Directions for this task: In the records below, find the line holding "[00:02:42.10]"; copy it and every line after it to the end, omitting all images.

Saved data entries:
[Start of Attachment]
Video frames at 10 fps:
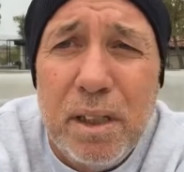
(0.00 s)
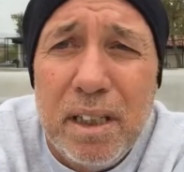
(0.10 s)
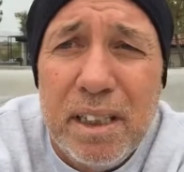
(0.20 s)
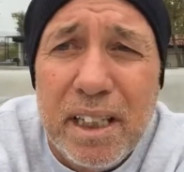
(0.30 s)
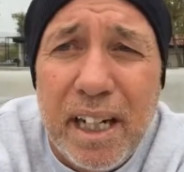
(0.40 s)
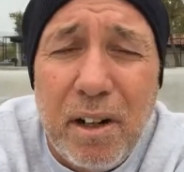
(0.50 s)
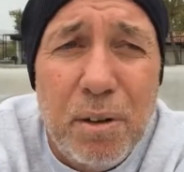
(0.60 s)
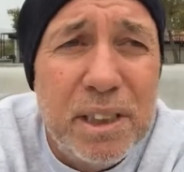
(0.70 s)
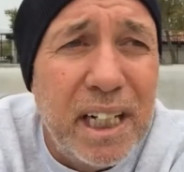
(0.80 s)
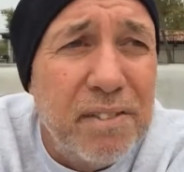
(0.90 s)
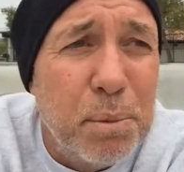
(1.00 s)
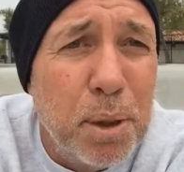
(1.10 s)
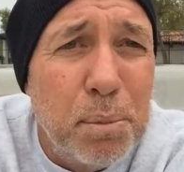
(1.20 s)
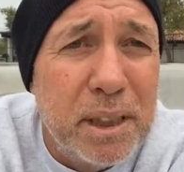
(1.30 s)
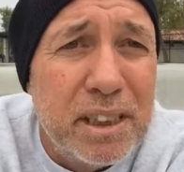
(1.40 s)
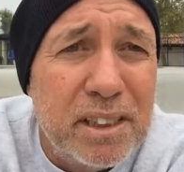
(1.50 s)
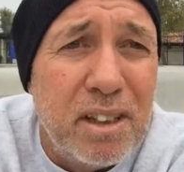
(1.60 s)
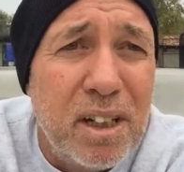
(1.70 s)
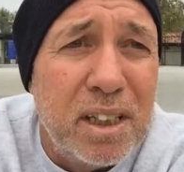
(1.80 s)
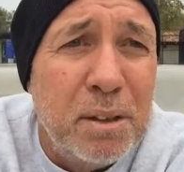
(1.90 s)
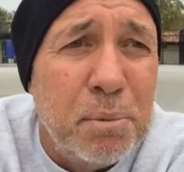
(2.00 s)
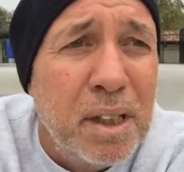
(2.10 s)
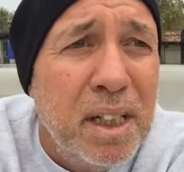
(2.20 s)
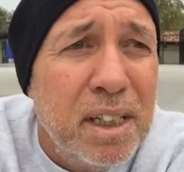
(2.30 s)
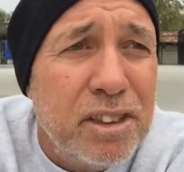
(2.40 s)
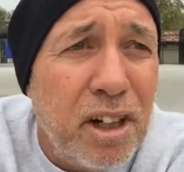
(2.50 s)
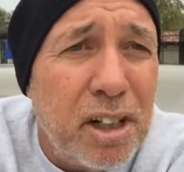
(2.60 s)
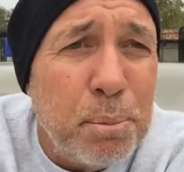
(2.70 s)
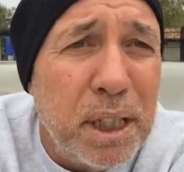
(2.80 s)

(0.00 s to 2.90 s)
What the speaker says: Word, and I always have a moment to talk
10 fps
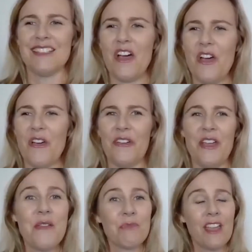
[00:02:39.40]

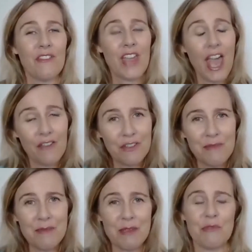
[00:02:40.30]
So, if you
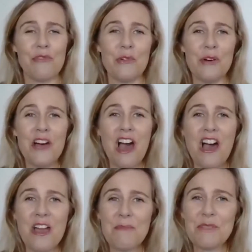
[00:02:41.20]
haven't met me before,
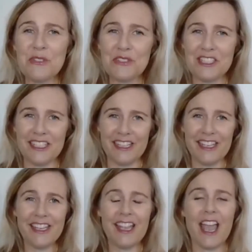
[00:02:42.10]
I'm Dr.
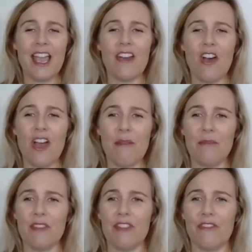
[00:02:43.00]
Leigh, and
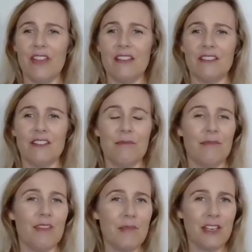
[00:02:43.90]
I'm the founder
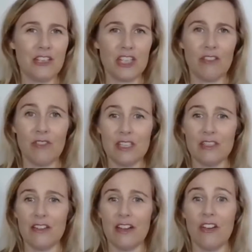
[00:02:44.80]
and managing
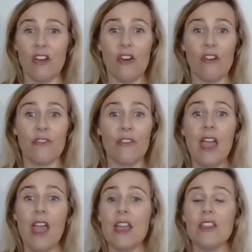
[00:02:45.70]
veterinarian of
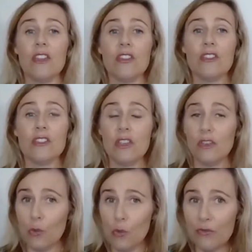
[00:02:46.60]

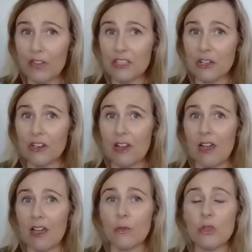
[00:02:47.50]
Your Vet
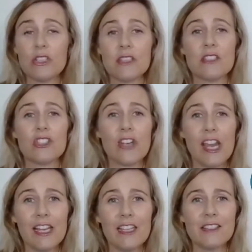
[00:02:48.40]
Online, which is
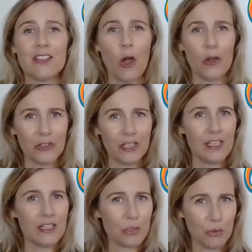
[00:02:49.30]
Australia's
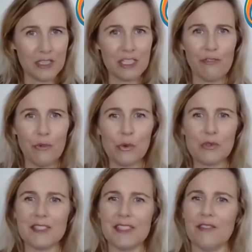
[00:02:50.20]
only
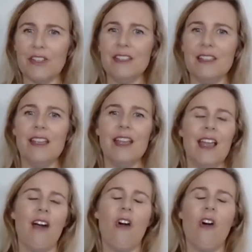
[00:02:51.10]
24/7
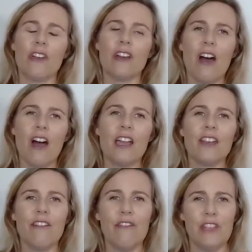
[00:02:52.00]

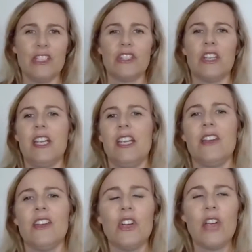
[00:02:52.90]
online
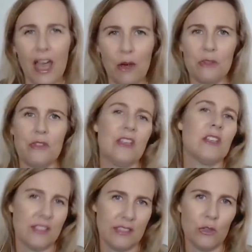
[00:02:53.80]
veterinary health
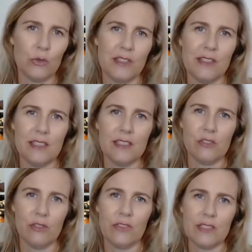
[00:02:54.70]
consultancy
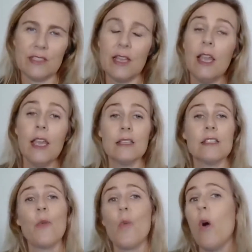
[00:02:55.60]
service.
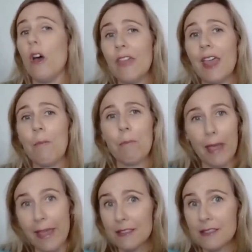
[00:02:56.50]
And so what that
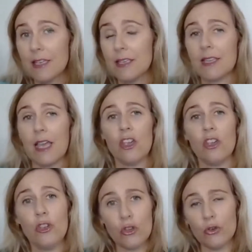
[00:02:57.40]
means is that
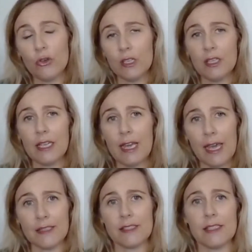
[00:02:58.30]
you can
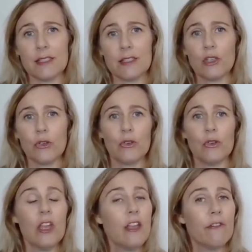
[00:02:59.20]
get access
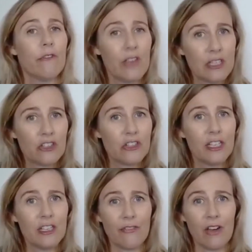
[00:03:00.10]
to
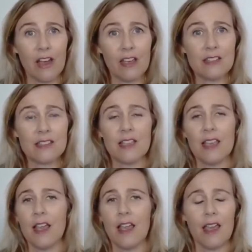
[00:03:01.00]
veterinary advice
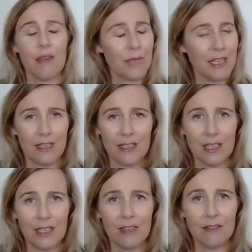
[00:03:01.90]

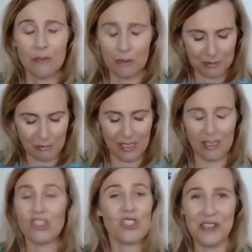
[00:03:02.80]
immediately, because
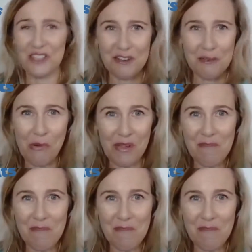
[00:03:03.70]
we don't do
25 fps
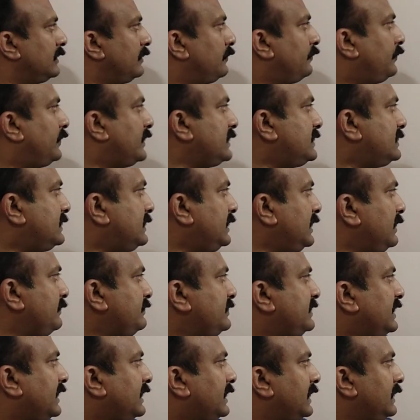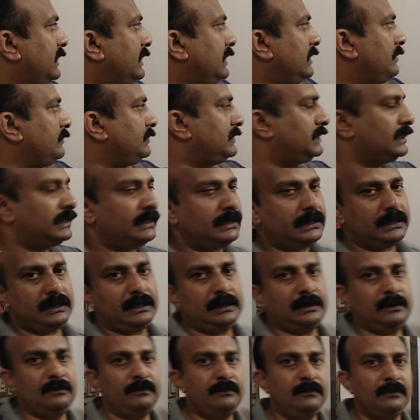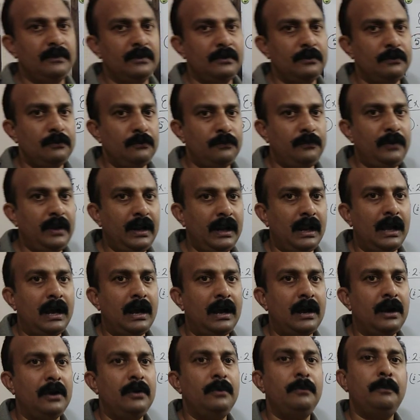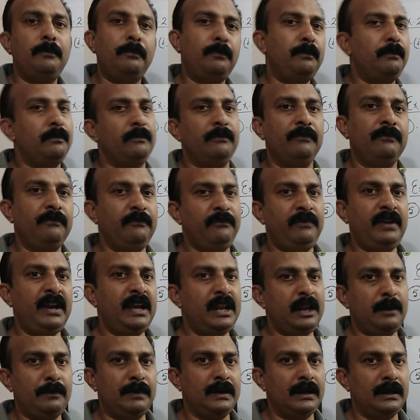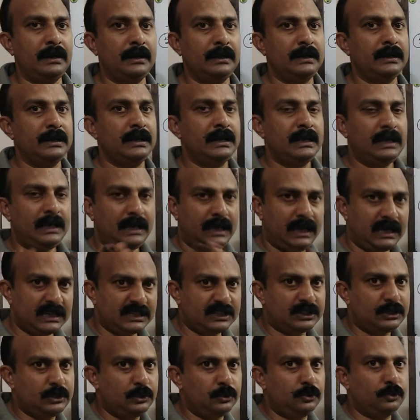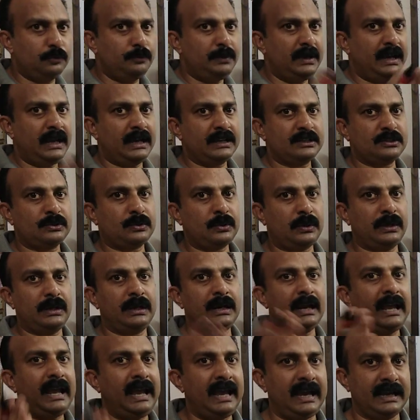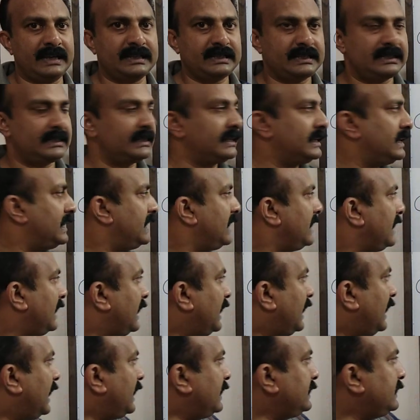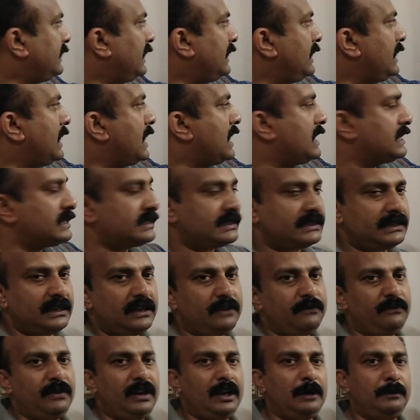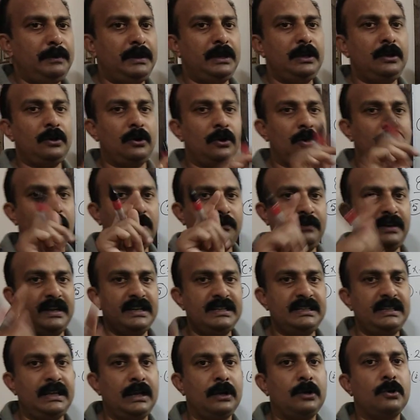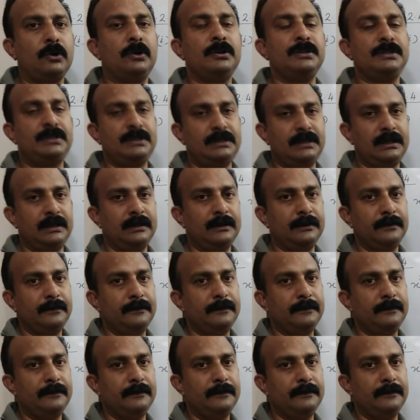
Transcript: First term, second term, third term will have variable x cube, x square, x, and the last term will be always a constant.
[End of Attachment]
Problem solution:
[00:02:42.10]
I'm Dr.
[00:02:43.00]
Leigh, and
[00:02:43.90]
I'm the founder
[00:02:44.80]
and managing
[00:02:45.70]
veterinarian of
[00:02:46.60]

[00:02:47.50]
Your Vet
[00:02:48.40]
Online, which is
[00:02:49.30]
Australia's
[00:02:50.20]
only
[00:02:51.10]
24/7
[00:02:52.00]

[00:02:52.90]
online
[00:02:53.80]
veterinary health
[00:02:54.70]
consultancy
[00:02:55.60]
service.
[00:02:56.50]
And so what that
[00:02:57.40]
means is that
[00:02:58.30]
you can
[00:02:59.20]
get access
[00:03:00.10]
to
[00:03:01.00]
veterinary advice
[00:03:01.90]

[00:03:02.80]
immediately, because
[00:03:03.70]
we don't do
25 fps
Transcript: First term, second term, third term will have variable x cube, x square, x, and the last term will be always a constant.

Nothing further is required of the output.